There are no rules in investing, actually

Heart-shaped balloon
Heart-shaped balloon

I recently watched the romantic comedy Love Actually for the first time since its release in 2003. Always an odd take on the genre, the film has aged badly.

Seen through today’s lens, its portrayal of sex and love is what we now call ‘problematic’. It condones stalking, celebrates the mute objectification of women, and its political hero shuffles away a victim of workplace harassment – and that’s barely scratching the surface.
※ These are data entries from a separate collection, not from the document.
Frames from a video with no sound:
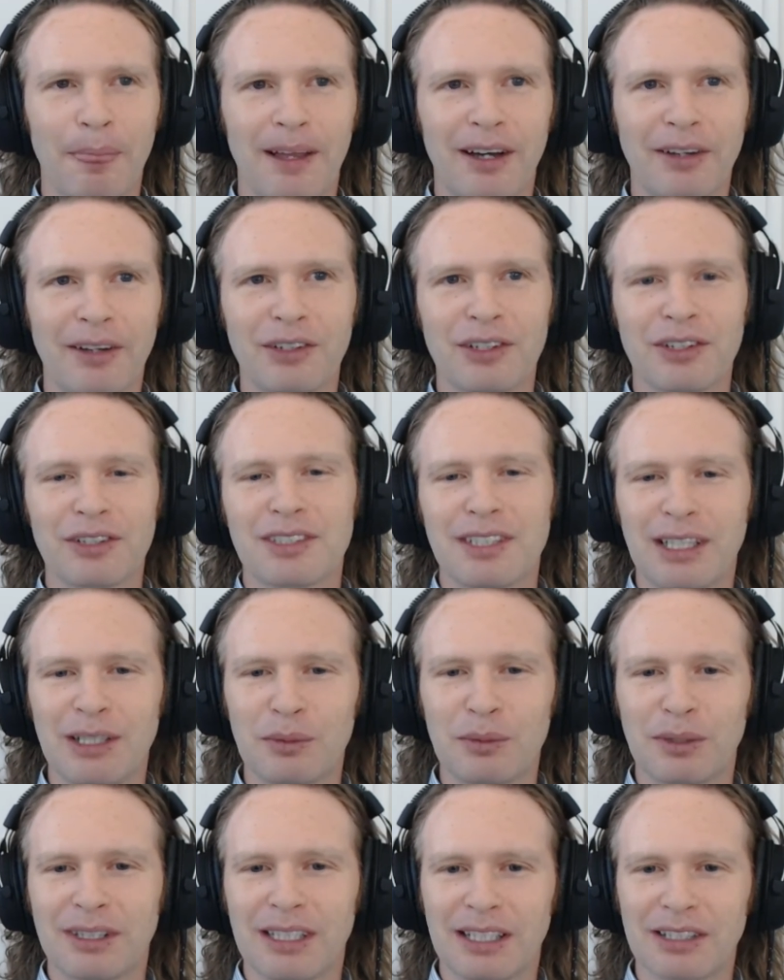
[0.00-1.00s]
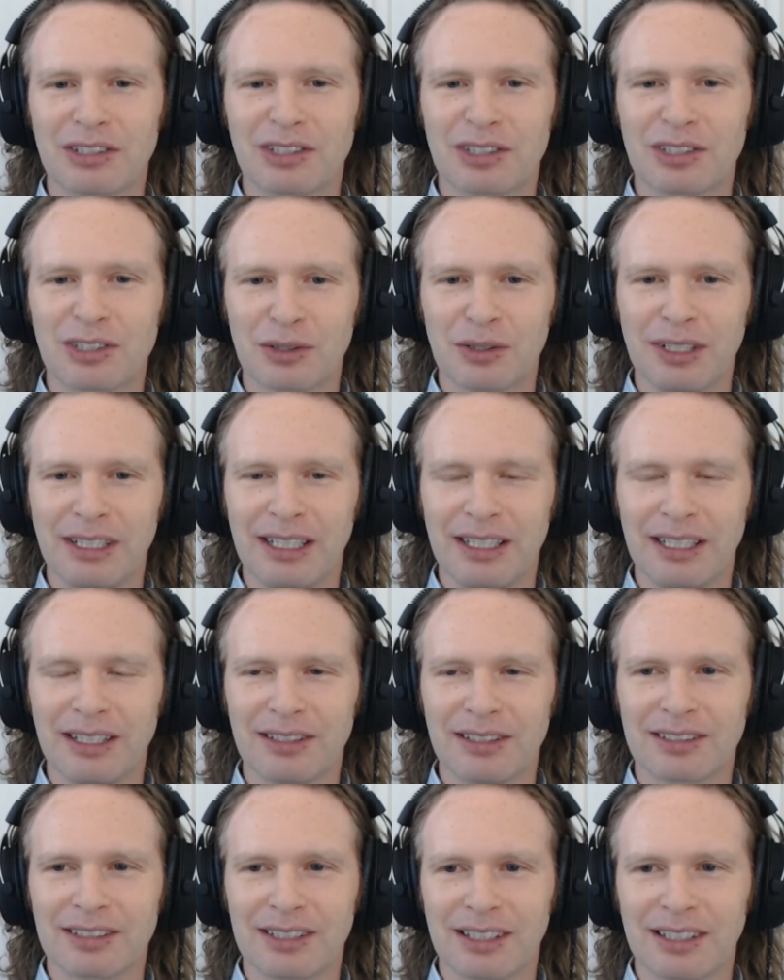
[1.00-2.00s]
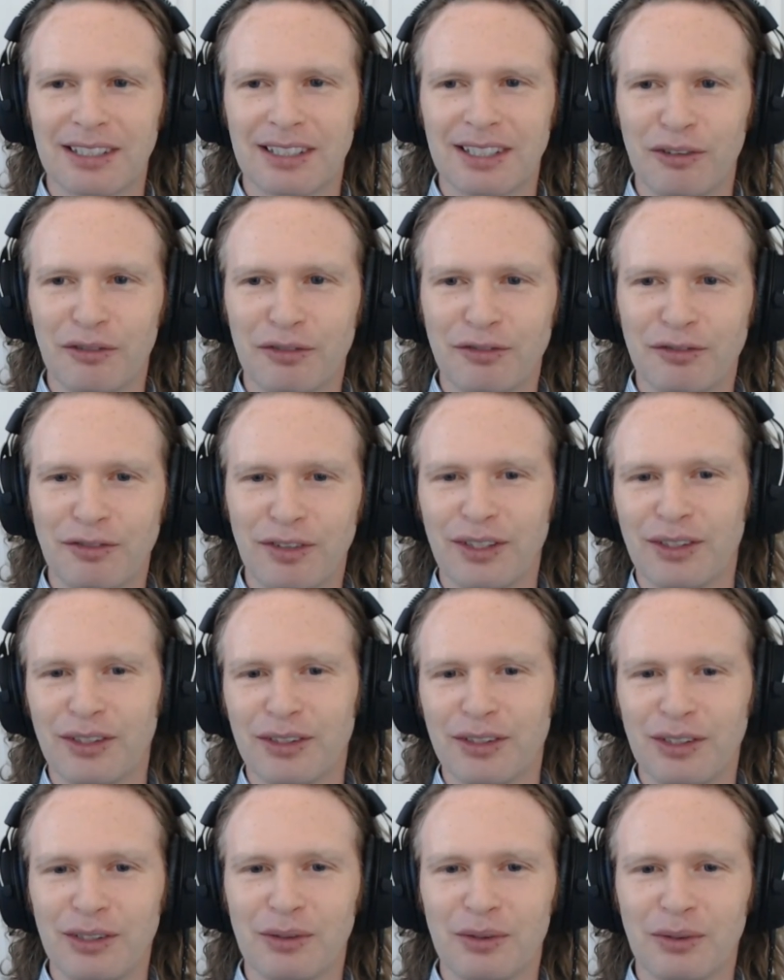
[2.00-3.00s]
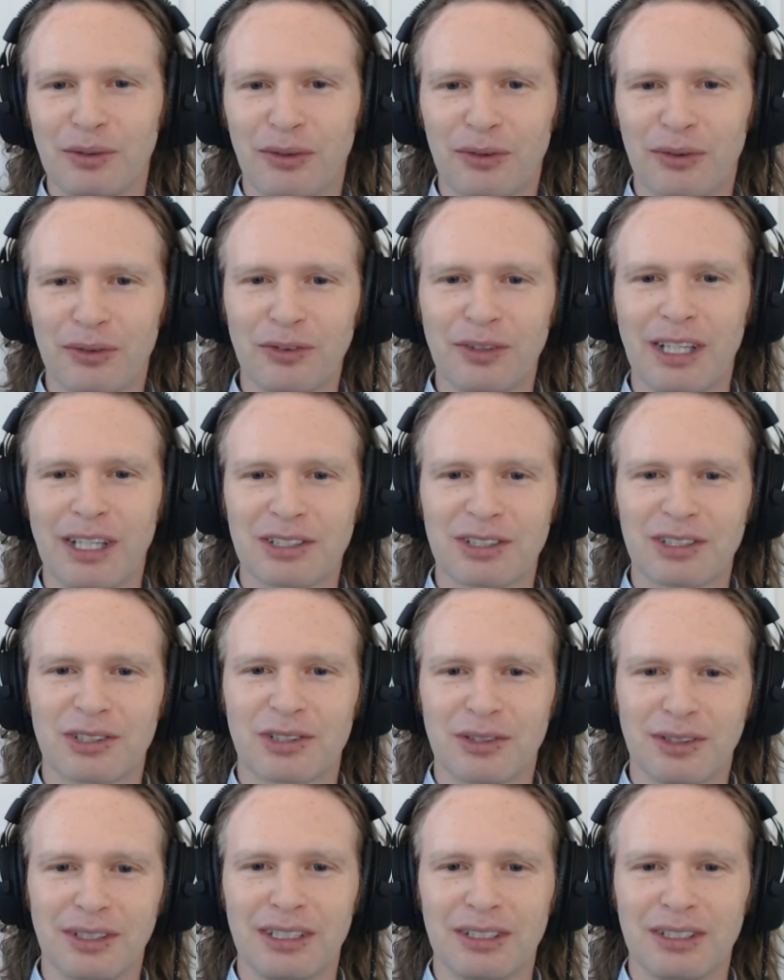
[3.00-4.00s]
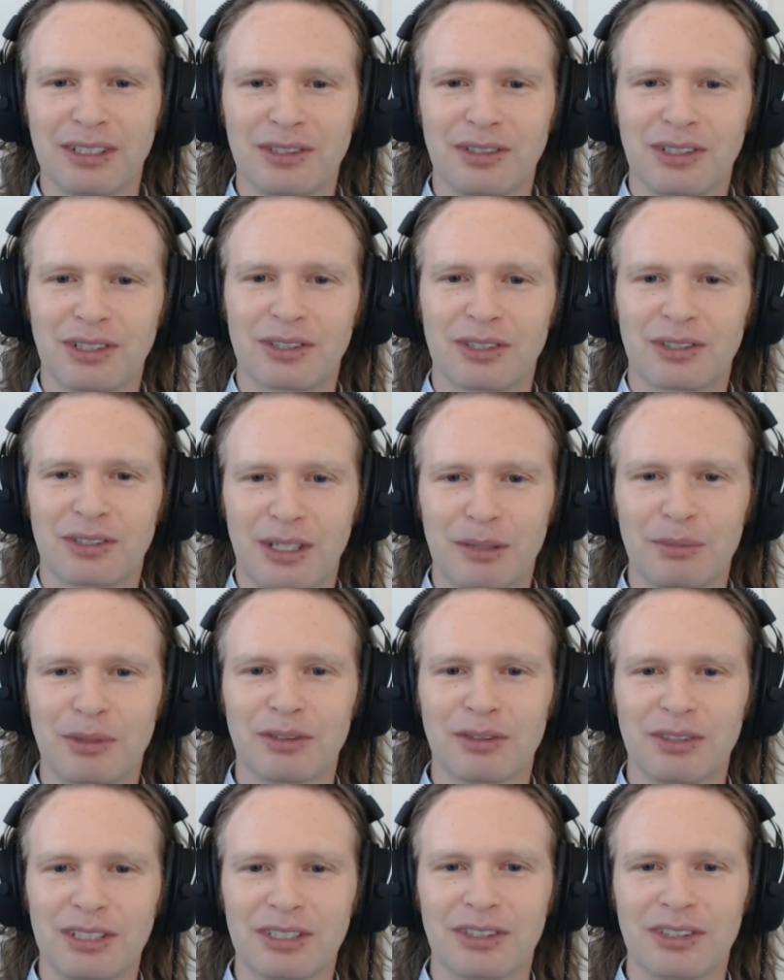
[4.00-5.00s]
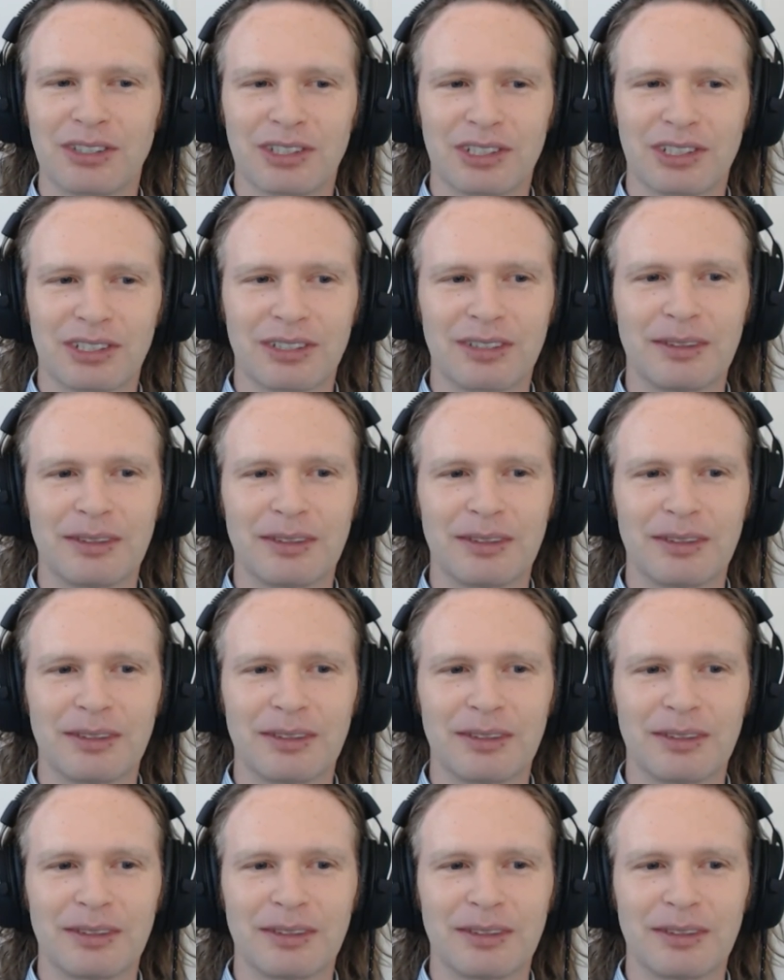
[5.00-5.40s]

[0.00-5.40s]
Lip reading: understand what that story is and kind of follow you through that story as you describe your research.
The tentative romance of naked body doubles Martin Freeman and Joanna Page – dark comedy 15 years ago – shine as the movie’s only truly loveable relationship. While we’ll probably always have a nostalgic soft spot for its saccharine panache, it’s hard to imagine Love Actually being made in the post-#metoo era.

Isn’t it remarkable that 3,000 years after Homer’s Illiad and the pursuit of Helen of Troy, we’re still reworking the rules of attraction?

And isn’t it even more surprising (pay attention here and you’ll see the magic happen) that in such a shifting world some people talk about the ‘Rules of Investing’?

As if investing and markets weren’t at least as fickle as the mores of the human heart.

Nothing lasts forever

Of course, there’s not a vast history of investing movies you can watch over Christmas in the same way as you can immerse yourself in the changing story of boy meets girl.

There’s the underrated Margin Call from a decade ago, Wall Street from the 1980s, and It’s a Wonderful Life with its 1930s bank run. And that’s about it.

All have essentially the same message – greed leads to ruin – even if the haircuts and suits do change over the eras.

But is investing really so much more steadfast than sexual politics?

I’m not convinced. It’s pretty easy to think of things we investors once believed until death and our portfolios did us part – but that turned out not to be true.

For example:

  • Bank runs wouldn’t happen in Britain – but then came Northern Rock.

  • Big US investment banks couldn’t fail – but then Lehman Brothers failed.

  • We would never see negative yields on US Treasuries – but then we did.

  • Equities will beat bonds over the long-term – but in the 20 years to 2015, super-safe gilts actually outperformed.

Okay, so those are all fairly recent examples, and they’re all related to the financial crisis. But certainties have been confounded before in investing history.

For example, it was once believed shares should always yield more than bonds, to compensate for the fact shares were more risky.

However in the middle of the last century, a growing body of academic work turned this thinking on its head.

As a result pension funds began to load up on equities, and their yields fell below bonds – and generally stayed there for many years.

In fact by the time I got interested in investing, it was expected shares would yield less than bonds – and if they didn’t, that was seen as a signal to buy the market.

Yet things may have changed again. The yield on UK shares has been higher than that of 10-year UK government bonds for years now.

Will it persist? Who knows – but anything that shifts back and forth like this certainly isn’t an ironclad law!

Indeed even the single most cherished tenant of long-term investors like us at the Fool – that markets always bounce back from crashes in time – has contradictions in history.

Most notably, the Japanese market has not yet got close to returning to the peak it hit in 1989 before it suffered an almighty plunge.

That was nearly 30 years ago. A worry precedent for those of us who first saw the FTSE 100 approach its current level in the late 1990s…

Any human heart

There’s one scene in Love Actually that does still ring true, and that’s the montage of dozens of real-life arrival gate reunions at Heathrow.

Because while ‘we’ as a society may be having difficult conversations and making necessary adjustments as to how we should best treat each other, millions of real people still fall in and out of love every day, just as they have for thousands of years.

You just can’t keep human emotions down.

And that brings me to the one thing I truly do believe is unchanging in investing.

Which is that no matter how automated investing becomes, how far algorithms replace human traders and index funds replace active ones, I think the big moves in the market will always be subject to the ebbs, swells – and the odd storm surge – of fear and greed.

Why?

Same reason. You just can’t keep human emotions down.